*** SUPPLIED RECORDS ***

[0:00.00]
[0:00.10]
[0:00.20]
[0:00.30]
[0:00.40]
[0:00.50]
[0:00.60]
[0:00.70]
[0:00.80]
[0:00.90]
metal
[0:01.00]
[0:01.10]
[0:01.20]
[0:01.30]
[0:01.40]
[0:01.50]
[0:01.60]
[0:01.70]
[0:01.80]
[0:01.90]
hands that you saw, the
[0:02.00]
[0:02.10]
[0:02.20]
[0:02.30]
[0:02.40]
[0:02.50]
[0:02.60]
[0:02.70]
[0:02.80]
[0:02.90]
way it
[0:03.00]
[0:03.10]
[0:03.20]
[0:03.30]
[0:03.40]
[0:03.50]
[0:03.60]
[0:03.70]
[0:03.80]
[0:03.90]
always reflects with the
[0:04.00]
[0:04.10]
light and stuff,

*** End of SUPPLIED RECORDS ***

PROBLEM STATEMENT » What is wanted is an exact copy of the data.

SOLUTION »
[0:00.00]
[0:00.10]
[0:00.20]
[0:00.30]
[0:00.40]
[0:00.50]
[0:00.60]
[0:00.70]
[0:00.80]
[0:00.90]
metal
[0:01.00]
[0:01.10]
[0:01.20]
[0:01.30]
[0:01.40]
[0:01.50]
[0:01.60]
[0:01.70]
[0:01.80]
[0:01.90]
hands that you saw, the
[0:02.00]
[0:02.10]
[0:02.20]
[0:02.30]
[0:02.40]
[0:02.50]
[0:02.60]
[0:02.70]
[0:02.80]
[0:02.90]
way it
[0:03.00]
[0:03.10]
[0:03.20]
[0:03.30]
[0:03.40]
[0:03.50]
[0:03.60]
[0:03.70]
[0:03.80]
[0:03.90]
always reflects with the
[0:04.00]
[0:04.10]
light and stuff,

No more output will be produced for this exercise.